Les mots m'ont manqué tellement pour dire tout ça.
C'était soudain, silence, gribouillis muets dans ma tête embuée.
J'ai eu si peur, j'ai continué, les jours passants comme grains de sable, grains de sel dans mon cœur sablier, pas ça, pas ça, s'il vous plait.
J'ai eu si peur sans pouvoir parler, j'ai tordu mes doigts barbelés, sans rien d'autre que pensées, pensées, pensées.
J'ai eu si peur, le dire j'ai essayé, ouvert ma bouche, ouvert, fermé, ouvert encore, fermé, ouvert jamais.
J'ai eu si peur, sans même compter, j'ai vécu tous ces jours les yeux fermés, pas ça, pas ça, s'il vous plait.
J'ai eu si peur, je l'ai porté, ce nuage de sales idées, je l'ai porté, poussé, tiré, roulé dans le chaos des mois, janvier, février, et j'ai vécu la tête levée.
J'ai eu si peur, j'ai fait comme si, chanté, marché, j'ai fait comme si, rien n'est passé, masque sourire, j'ai avancé, pas ça, pas ça, s'il vous plait.
J'ai eu si peur, j'ai pas pensé, à peine, à peine, la nuit personne ne sait, vagues de rien sur l'oreiller.
J'ai eu si peur, et toutes ces majuscules, des initiales barbares mal agencées, tous ces chiffres perdus sur le papier, 6, et 12, H, et pourcentages, et comparés.

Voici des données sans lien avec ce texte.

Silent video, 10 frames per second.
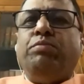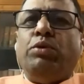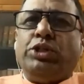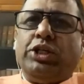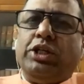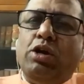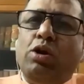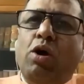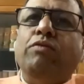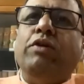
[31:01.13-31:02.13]
of
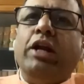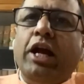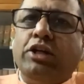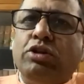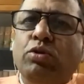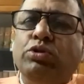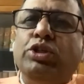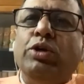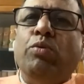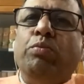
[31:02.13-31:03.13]
possession of an
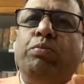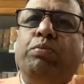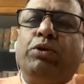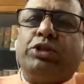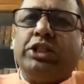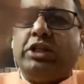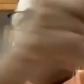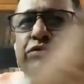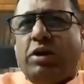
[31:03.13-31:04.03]
exclusive possession of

J'ai eu si peur, ma vie en pointillés, que faire, que faire, si ça devient vrai ?
J'ai eu si peur, j'ai presque prié, pas ça, pas ça, s'il vous plait, toutes ces rimes en R, papillons de travers, qu'est ce que je vais en faire, qu'en faire, cancer, j'ai manqué d'air.
Et puis, plus rien, et soudain, deux pages et trois lignes, et j'ai respiré, respiré soudain, tellement, tellement, tellement, plus rien, plus rien, c'est dehors printemps et je vais bien.